*TASK DETAILS:* The listing should be returned in its entirety, exactly as given.

*DATA FOR ANALYSIS:*
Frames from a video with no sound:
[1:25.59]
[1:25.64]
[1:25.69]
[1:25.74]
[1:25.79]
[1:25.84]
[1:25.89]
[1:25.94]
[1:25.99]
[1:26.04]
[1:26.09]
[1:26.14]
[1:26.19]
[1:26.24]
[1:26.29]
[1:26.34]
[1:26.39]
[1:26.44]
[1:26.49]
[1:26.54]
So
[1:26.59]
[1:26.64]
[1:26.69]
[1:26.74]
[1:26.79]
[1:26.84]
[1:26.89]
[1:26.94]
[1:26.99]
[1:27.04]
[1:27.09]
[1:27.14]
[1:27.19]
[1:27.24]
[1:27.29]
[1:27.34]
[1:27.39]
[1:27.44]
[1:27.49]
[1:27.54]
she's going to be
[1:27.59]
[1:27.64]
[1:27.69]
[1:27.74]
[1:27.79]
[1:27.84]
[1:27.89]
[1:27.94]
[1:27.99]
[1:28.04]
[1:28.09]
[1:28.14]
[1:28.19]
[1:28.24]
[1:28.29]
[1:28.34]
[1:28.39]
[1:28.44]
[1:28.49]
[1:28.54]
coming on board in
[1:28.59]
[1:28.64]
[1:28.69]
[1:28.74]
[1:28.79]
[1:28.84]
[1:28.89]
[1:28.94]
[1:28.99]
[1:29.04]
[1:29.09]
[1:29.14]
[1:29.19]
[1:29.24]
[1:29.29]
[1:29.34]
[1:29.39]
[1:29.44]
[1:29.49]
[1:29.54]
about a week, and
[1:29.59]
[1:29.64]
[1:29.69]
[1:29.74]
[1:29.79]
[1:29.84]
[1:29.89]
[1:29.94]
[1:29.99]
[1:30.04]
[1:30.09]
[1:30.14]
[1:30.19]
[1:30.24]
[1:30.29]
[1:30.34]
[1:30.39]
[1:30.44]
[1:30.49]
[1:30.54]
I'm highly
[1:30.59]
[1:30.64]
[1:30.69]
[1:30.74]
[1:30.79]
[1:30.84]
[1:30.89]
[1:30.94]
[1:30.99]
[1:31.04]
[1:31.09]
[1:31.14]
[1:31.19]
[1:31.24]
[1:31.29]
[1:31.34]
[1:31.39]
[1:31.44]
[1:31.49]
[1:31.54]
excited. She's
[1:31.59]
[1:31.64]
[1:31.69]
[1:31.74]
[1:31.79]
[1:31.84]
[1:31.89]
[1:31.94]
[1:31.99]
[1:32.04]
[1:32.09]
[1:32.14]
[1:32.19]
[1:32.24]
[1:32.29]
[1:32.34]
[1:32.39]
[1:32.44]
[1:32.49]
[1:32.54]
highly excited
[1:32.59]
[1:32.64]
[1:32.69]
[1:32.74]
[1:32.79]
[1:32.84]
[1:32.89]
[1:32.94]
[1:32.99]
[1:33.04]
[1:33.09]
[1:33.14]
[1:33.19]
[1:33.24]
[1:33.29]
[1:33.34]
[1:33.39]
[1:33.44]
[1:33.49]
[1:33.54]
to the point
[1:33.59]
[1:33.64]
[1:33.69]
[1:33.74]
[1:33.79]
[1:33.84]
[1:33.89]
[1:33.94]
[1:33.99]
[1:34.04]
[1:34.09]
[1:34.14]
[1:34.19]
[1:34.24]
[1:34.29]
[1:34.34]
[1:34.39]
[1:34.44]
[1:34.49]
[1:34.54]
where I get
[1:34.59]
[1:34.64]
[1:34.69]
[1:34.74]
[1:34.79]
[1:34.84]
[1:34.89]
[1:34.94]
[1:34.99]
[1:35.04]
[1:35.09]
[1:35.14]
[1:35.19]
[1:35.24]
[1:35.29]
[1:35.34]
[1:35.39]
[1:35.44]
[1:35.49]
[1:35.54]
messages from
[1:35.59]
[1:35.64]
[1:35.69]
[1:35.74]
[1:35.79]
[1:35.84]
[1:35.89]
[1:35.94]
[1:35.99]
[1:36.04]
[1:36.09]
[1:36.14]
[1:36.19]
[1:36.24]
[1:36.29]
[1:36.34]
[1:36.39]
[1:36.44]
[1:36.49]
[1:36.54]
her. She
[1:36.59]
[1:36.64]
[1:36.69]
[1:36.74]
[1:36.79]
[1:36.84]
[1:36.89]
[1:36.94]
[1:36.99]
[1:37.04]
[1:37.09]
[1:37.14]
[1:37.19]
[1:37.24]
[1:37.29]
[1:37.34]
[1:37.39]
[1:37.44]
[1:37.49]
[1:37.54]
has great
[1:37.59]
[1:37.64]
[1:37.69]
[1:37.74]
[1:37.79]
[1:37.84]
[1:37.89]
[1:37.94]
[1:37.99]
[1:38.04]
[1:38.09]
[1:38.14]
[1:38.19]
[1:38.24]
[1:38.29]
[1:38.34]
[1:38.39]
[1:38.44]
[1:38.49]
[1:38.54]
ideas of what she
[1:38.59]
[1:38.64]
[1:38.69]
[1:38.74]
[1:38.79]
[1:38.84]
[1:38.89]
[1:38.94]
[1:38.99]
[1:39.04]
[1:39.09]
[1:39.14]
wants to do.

*ANSWER SPACE:*
Frames from a video with no sound:
[1:25.59]
[1:25.64]
[1:25.69]
[1:25.74]
[1:25.79]
[1:25.84]
[1:25.89]
[1:25.94]
[1:25.99]
[1:26.04]
[1:26.09]
[1:26.14]
[1:26.19]
[1:26.24]
[1:26.29]
[1:26.34]
[1:26.39]
[1:26.44]
[1:26.49]
[1:26.54]
So
[1:26.59]
[1:26.64]
[1:26.69]
[1:26.74]
[1:26.79]
[1:26.84]
[1:26.89]
[1:26.94]
[1:26.99]
[1:27.04]
[1:27.09]
[1:27.14]
[1:27.19]
[1:27.24]
[1:27.29]
[1:27.34]
[1:27.39]
[1:27.44]
[1:27.49]
[1:27.54]
she's going to be
[1:27.59]
[1:27.64]
[1:27.69]
[1:27.74]
[1:27.79]
[1:27.84]
[1:27.89]
[1:27.94]
[1:27.99]
[1:28.04]
[1:28.09]
[1:28.14]
[1:28.19]
[1:28.24]
[1:28.29]
[1:28.34]
[1:28.39]
[1:28.44]
[1:28.49]
[1:28.54]
coming on board in
[1:28.59]
[1:28.64]
[1:28.69]
[1:28.74]
[1:28.79]
[1:28.84]
[1:28.89]
[1:28.94]
[1:28.99]
[1:29.04]
[1:29.09]
[1:29.14]
[1:29.19]
[1:29.24]
[1:29.29]
[1:29.34]
[1:29.39]
[1:29.44]
[1:29.49]
[1:29.54]
about a week, and
[1:29.59]
[1:29.64]
[1:29.69]
[1:29.74]
[1:29.79]
[1:29.84]
[1:29.89]
[1:29.94]
[1:29.99]
[1:30.04]
[1:30.09]
[1:30.14]
[1:30.19]
[1:30.24]
[1:30.29]
[1:30.34]
[1:30.39]
[1:30.44]
[1:30.49]
[1:30.54]
I'm highly
[1:30.59]
[1:30.64]
[1:30.69]
[1:30.74]
[1:30.79]
[1:30.84]
[1:30.89]
[1:30.94]
[1:30.99]
[1:31.04]
[1:31.09]
[1:31.14]
[1:31.19]
[1:31.24]
[1:31.29]
[1:31.34]
[1:31.39]
[1:31.44]
[1:31.49]
[1:31.54]
excited. She's
[1:31.59]
[1:31.64]
[1:31.69]
[1:31.74]
[1:31.79]
[1:31.84]
[1:31.89]
[1:31.94]
[1:31.99]
[1:32.04]
[1:32.09]
[1:32.14]
[1:32.19]
[1:32.24]
[1:32.29]
[1:32.34]
[1:32.39]
[1:32.44]
[1:32.49]
[1:32.54]
highly excited
[1:32.59]
[1:32.64]
[1:32.69]
[1:32.74]
[1:32.79]
[1:32.84]
[1:32.89]
[1:32.94]
[1:32.99]
[1:33.04]
[1:33.09]
[1:33.14]
[1:33.19]
[1:33.24]
[1:33.29]
[1:33.34]
[1:33.39]
[1:33.44]
[1:33.49]
[1:33.54]
to the point
[1:33.59]
[1:33.64]
[1:33.69]
[1:33.74]
[1:33.79]
[1:33.84]
[1:33.89]
[1:33.94]
[1:33.99]
[1:34.04]
[1:34.09]
[1:34.14]
[1:34.19]
[1:34.24]
[1:34.29]
[1:34.34]
[1:34.39]
[1:34.44]
[1:34.49]
[1:34.54]
where I get
[1:34.59]
[1:34.64]
[1:34.69]
[1:34.74]
[1:34.79]
[1:34.84]
[1:34.89]
[1:34.94]
[1:34.99]
[1:35.04]
[1:35.09]
[1:35.14]
[1:35.19]
[1:35.24]
[1:35.29]
[1:35.34]
[1:35.39]
[1:35.44]
[1:35.49]
[1:35.54]
messages from
[1:35.59]
[1:35.64]
[1:35.69]
[1:35.74]
[1:35.79]
[1:35.84]
[1:35.89]
[1:35.94]
[1:35.99]
[1:36.04]
[1:36.09]
[1:36.14]
[1:36.19]
[1:36.24]
[1:36.29]
[1:36.34]
[1:36.39]
[1:36.44]
[1:36.49]
[1:36.54]
her. She
[1:36.59]
[1:36.64]
[1:36.69]
[1:36.74]
[1:36.79]
[1:36.84]
[1:36.89]
[1:36.94]
[1:36.99]
[1:37.04]
[1:37.09]
[1:37.14]
[1:37.19]
[1:37.24]
[1:37.29]
[1:37.34]
[1:37.39]
[1:37.44]
[1:37.49]
[1:37.54]
has great
[1:37.59]
[1:37.64]
[1:37.69]
[1:37.74]
[1:37.79]
[1:37.84]
[1:37.89]
[1:37.94]
[1:37.99]
[1:38.04]
[1:38.09]
[1:38.14]
[1:38.19]
[1:38.24]
[1:38.29]
[1:38.34]
[1:38.39]
[1:38.44]
[1:38.49]
[1:38.54]
ideas of what she
[1:38.59]
[1:38.64]
[1:38.69]
[1:38.74]
[1:38.79]
[1:38.84]
[1:38.89]
[1:38.94]
[1:38.99]
[1:39.04]
[1:39.09]
[1:39.14]
wants to do.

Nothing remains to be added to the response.